The author begins by pointing out the high levels of death/injury that occur in the farming, forestry and mining sectors. These are of course sectors which feature an overwhelmingly male workforce.
The author states that a high level of substance abuse is associated with the relevant employees and workplaces, and that this is a contributing factor in the incidence of workplace death/injury. Further, she notes that the relevant workplaces tend to be harsh, lonely and isolated, and that this might encourage substance abuse by way of people seeking relief.
Well that’s all reasonable enough, but then the author goes further and implies (as is evident from the title) that masculinity is a major factor behind the worrying statistics.
No, not the fact that the work being undertaken is inherently dangerous, and carried out in challenging environments. Nope, she sheets home a significant portion of the blame to men, both individually and collectively.
It’s at this point that I’m thinking, “hey, if this was about deaths/injuries in a female-dominated sector, I think the emphasis might be quite a bit different.” Even assuming female staff also demonstrated behaviour that elevated their level of exposure to risk.
I’m struggling to think of a suitable analogy. Perhaps if we run with the situation of the many women working in nursing or education in isolated areas. For the purpose of this discussion assume are likewise affected by high rates of injury, as indeed might well be the case. Can you imagine a male researcher suggesting that their femininity was a contributing factor to deaths or injuries? Because I can’t.
No, more likely, instead of victim-blaming there would be terms used like gender death gap, and a discussion of broader social forces and how these contributed to the situation. The thing that annoys me most about this article is what seems to be an unstated acceptance that doing this type of work is mens lot in life, and that this somehow renders discussion of the ‘big-picture’ redundant.
But back to men working in farming, forestry and mining. Given that the author has chosen to play the gender card, then why not discuss why the dirty and dangerous jobs are still left to men. And why the men took those jobs, whether it be to support families in the face of very limited employment opportunities for people of the relevant demographic. Note that this problem has been exaccerbated by the feminist push to have more women enter/return to the workforce. And what of the single men? Perhaps working in high-risk roles represents their only chance to accumulate assets needed to attract a wife in a era of rampant hypergamy.
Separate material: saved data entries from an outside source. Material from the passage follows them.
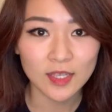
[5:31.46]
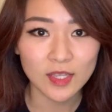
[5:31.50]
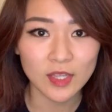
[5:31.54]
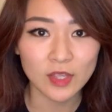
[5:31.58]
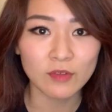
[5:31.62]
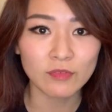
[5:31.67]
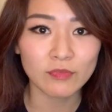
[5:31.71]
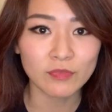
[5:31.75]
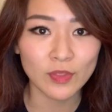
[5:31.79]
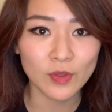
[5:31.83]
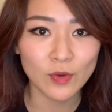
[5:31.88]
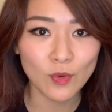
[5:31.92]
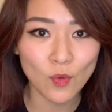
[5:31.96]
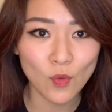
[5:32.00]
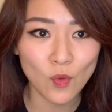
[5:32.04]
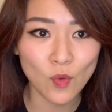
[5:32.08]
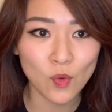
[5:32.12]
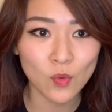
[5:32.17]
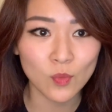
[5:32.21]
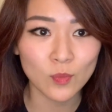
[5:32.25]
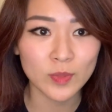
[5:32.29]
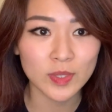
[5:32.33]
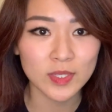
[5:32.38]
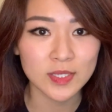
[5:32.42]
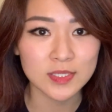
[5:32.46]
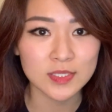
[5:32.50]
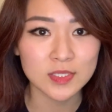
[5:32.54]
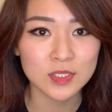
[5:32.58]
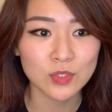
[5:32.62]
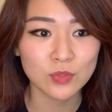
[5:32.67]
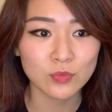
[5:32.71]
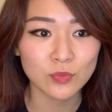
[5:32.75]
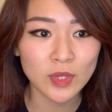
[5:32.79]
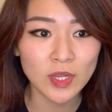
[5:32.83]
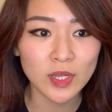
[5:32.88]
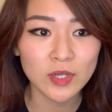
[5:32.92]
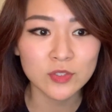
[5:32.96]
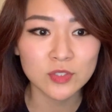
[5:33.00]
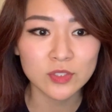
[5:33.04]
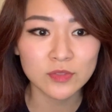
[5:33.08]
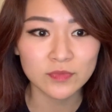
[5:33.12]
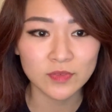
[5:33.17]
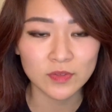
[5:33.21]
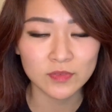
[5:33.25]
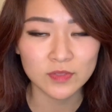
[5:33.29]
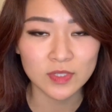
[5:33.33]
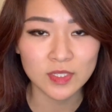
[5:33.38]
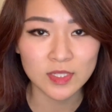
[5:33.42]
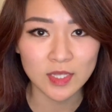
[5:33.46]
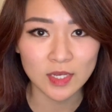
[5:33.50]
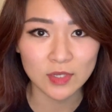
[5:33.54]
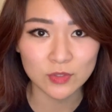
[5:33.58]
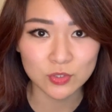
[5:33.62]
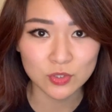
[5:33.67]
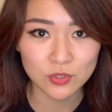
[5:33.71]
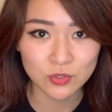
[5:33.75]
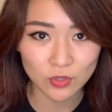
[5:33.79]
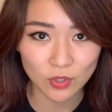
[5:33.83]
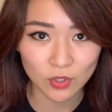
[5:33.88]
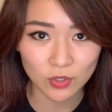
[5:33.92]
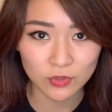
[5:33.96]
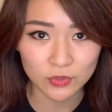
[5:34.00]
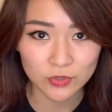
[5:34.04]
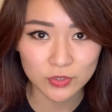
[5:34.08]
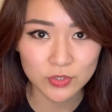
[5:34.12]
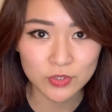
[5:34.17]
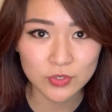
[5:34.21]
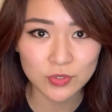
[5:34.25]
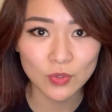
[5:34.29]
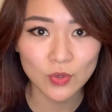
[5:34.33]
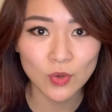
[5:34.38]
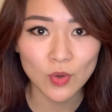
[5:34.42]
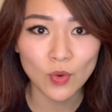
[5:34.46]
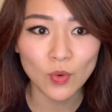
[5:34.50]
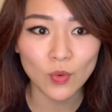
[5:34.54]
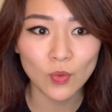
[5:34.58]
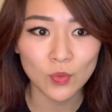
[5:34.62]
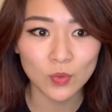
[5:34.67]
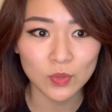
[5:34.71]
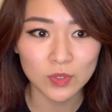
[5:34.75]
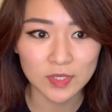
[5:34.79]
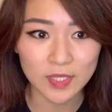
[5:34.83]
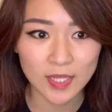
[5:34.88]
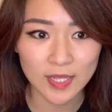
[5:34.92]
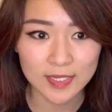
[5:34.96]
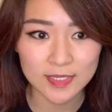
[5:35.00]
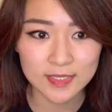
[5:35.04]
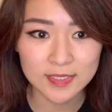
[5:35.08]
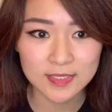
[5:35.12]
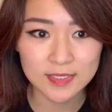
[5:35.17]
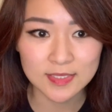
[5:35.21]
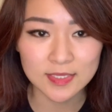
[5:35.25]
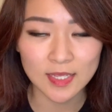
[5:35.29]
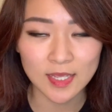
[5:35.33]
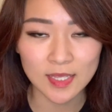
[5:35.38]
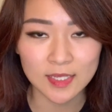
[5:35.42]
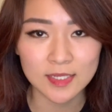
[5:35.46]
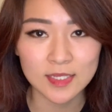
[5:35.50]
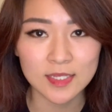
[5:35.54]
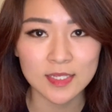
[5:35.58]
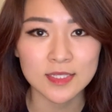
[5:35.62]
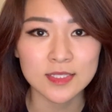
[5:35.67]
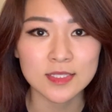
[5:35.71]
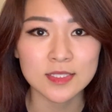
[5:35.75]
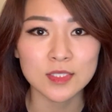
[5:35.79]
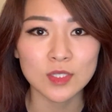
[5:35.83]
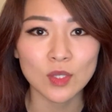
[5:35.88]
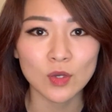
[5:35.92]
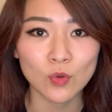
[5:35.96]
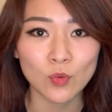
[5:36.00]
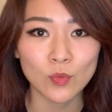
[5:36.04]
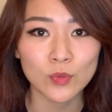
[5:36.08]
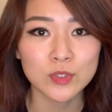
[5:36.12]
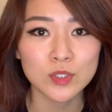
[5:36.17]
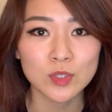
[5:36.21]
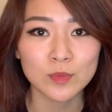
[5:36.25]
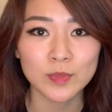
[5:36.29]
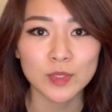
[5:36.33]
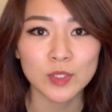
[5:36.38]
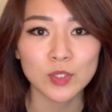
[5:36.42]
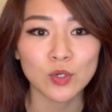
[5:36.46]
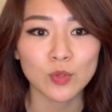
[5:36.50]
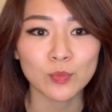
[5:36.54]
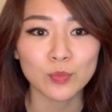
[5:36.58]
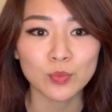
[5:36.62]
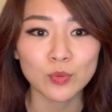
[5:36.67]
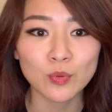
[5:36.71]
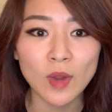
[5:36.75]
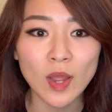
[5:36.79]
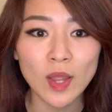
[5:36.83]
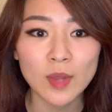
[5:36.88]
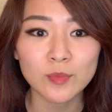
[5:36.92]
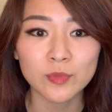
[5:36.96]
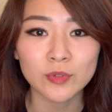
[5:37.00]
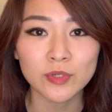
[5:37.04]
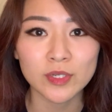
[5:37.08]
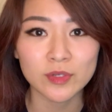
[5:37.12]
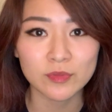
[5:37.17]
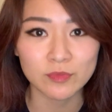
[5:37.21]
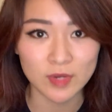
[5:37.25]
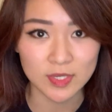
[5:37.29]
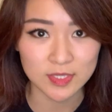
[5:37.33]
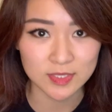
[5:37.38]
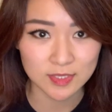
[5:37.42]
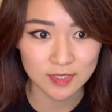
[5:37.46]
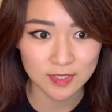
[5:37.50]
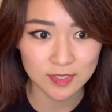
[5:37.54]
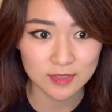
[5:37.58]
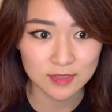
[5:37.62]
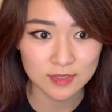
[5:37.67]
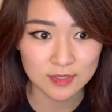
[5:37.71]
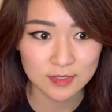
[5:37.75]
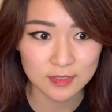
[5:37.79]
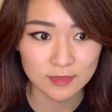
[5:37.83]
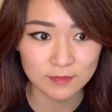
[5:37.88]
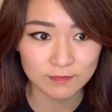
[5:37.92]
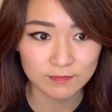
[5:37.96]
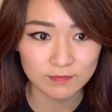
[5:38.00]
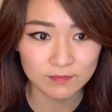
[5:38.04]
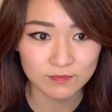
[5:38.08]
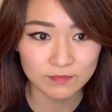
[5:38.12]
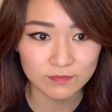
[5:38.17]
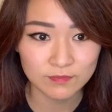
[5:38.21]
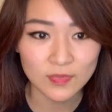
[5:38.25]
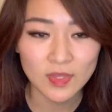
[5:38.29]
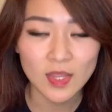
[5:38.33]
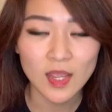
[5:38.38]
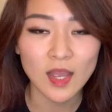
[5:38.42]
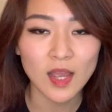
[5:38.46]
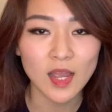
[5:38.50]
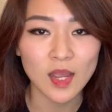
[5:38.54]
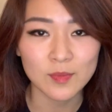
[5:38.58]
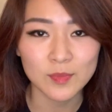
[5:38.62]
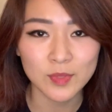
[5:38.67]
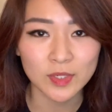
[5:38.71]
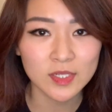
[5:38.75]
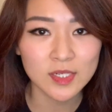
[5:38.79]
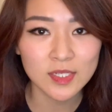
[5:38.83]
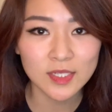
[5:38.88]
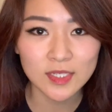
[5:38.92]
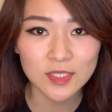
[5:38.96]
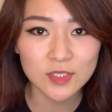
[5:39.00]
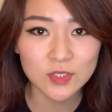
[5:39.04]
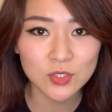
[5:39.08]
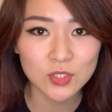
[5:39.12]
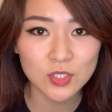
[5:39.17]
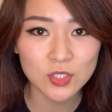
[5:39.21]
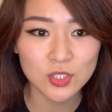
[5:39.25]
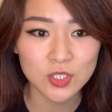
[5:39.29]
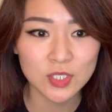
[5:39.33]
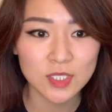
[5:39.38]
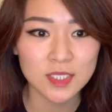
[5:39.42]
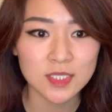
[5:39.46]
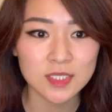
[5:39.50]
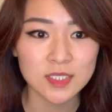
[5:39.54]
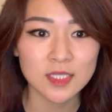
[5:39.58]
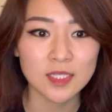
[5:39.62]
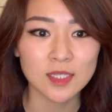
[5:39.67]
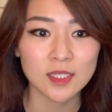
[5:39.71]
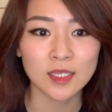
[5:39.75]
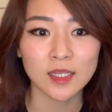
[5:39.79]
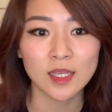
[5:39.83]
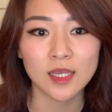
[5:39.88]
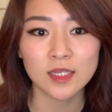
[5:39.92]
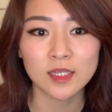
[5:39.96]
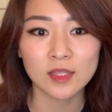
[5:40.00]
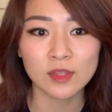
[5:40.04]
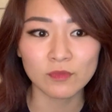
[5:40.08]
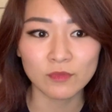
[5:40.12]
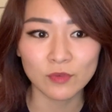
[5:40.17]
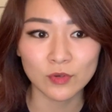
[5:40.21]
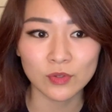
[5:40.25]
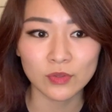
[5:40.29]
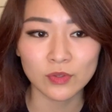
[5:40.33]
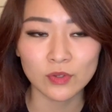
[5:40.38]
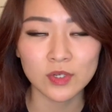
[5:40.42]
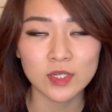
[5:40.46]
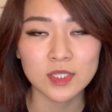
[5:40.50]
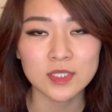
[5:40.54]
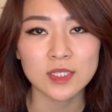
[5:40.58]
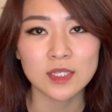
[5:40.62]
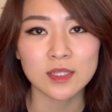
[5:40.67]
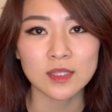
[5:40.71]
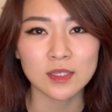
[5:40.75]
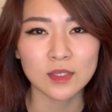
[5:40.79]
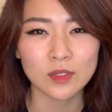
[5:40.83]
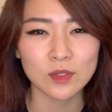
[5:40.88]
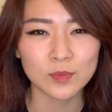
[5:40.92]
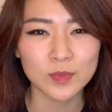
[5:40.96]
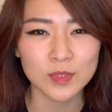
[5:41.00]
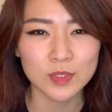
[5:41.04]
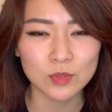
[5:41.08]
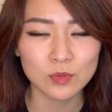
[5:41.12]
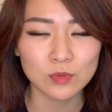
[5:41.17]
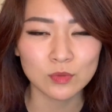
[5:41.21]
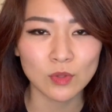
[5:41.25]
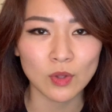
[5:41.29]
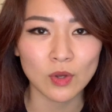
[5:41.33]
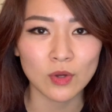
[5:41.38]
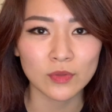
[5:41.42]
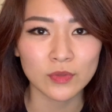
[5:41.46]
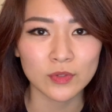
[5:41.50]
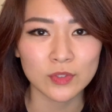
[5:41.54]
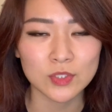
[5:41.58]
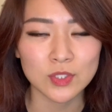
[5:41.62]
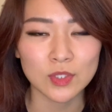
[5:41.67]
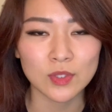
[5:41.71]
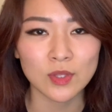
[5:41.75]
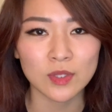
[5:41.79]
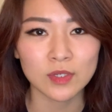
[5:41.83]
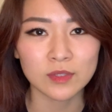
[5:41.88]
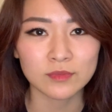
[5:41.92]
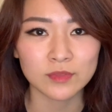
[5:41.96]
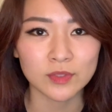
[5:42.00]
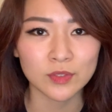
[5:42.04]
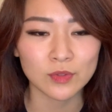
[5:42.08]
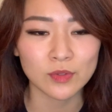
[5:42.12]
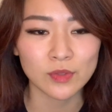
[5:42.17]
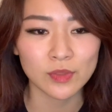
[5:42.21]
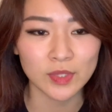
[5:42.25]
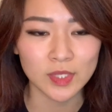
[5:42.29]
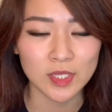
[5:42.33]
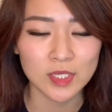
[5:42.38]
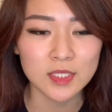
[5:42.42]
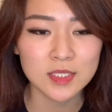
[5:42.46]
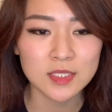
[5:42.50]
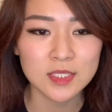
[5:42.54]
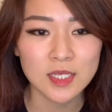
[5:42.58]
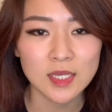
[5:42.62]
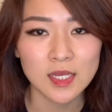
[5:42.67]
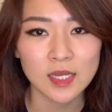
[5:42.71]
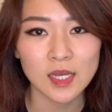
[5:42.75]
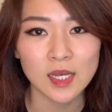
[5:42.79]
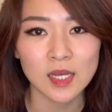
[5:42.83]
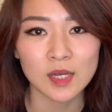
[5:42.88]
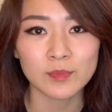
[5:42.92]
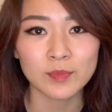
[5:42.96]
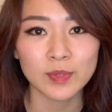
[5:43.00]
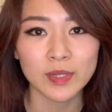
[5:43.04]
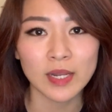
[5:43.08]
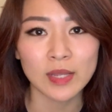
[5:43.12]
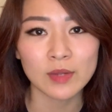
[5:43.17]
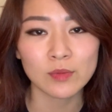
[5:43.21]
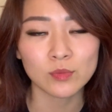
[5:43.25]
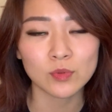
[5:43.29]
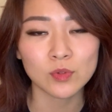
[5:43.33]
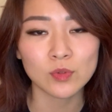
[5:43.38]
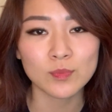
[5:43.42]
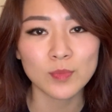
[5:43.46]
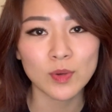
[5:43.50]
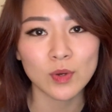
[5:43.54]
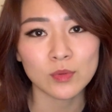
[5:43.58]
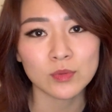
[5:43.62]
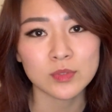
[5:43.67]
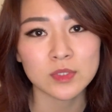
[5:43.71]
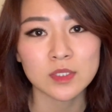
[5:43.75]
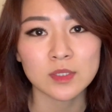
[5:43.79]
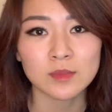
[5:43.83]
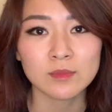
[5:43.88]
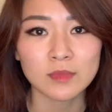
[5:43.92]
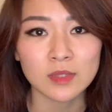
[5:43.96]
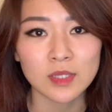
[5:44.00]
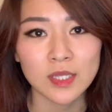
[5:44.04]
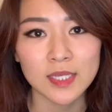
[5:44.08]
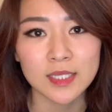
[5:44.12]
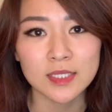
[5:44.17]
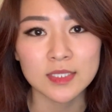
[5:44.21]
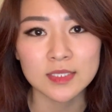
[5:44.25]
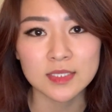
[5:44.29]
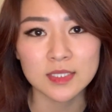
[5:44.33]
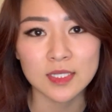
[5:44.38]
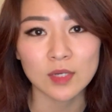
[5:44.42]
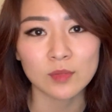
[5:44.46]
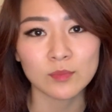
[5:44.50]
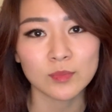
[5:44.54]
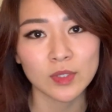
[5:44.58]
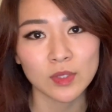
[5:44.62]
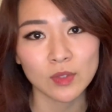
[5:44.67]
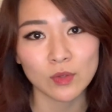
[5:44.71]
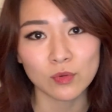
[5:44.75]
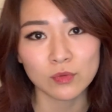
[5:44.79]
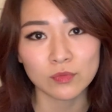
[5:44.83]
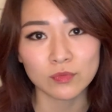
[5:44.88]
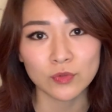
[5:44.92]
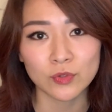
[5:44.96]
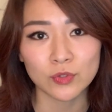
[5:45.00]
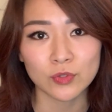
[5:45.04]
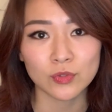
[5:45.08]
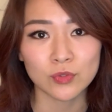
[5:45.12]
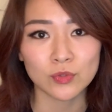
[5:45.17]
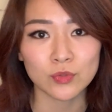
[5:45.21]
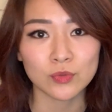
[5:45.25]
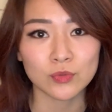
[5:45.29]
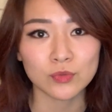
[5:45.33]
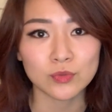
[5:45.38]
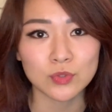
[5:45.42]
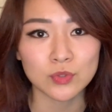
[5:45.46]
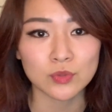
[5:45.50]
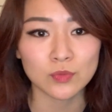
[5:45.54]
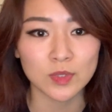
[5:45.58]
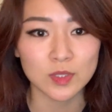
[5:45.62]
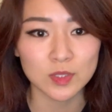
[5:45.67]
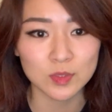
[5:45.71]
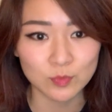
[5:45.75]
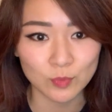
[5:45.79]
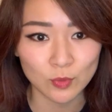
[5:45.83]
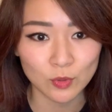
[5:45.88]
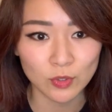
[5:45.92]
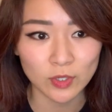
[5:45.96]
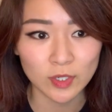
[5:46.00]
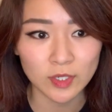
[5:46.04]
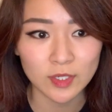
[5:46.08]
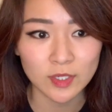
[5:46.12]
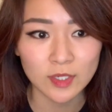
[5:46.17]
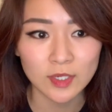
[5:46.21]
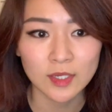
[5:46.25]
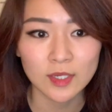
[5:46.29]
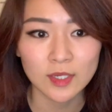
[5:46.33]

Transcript: if the home is $350,000 or less and is going to be your primary residence. I'm not going to get into the GST thing any further because I think it'll be too long. There's a lot of little things, but I will post some links down below for you to explore.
Perhaps if they introduced gender quotas in these sectors then maybe the resultant mixed workforce might ameliorate these factors, at least a little. At the very least it would share the deaths/injuries more evenly between the genders. But heck no, a feminist suggesting gender quotas to encourage women into uncomfortable/unpleasant jobs? As if! A little too much gender equality for that idea to ever fly.
So no, rather than taking an empathetic and holist view of the matter, the author opts to take a free kick for feminism and paints a simplistic ‘boys being boys’ motif.
These are men dying or being maimed, to supply products that create the comfortable environment in which feminists can drink $6 lattes whilst bemoaning invented elements of a mythical patriarchy.
And now these are men dying or being maimed as fodder for the feminist machine. A half page in ‘The Conversation‘, and perhaps a well-paid gig for some ideologically-sound marketing company (think, ‘awareness’ campaign).
This article would have been so much better were the author enough of a professional to either avoid the gratuitous addition of gender politics, or to provide a more complete and unbiased account of men doing the best they can under the circumstances they find themselves in. And with this more fulsome account concluding with a road map to a better place for both the men in question, and their families.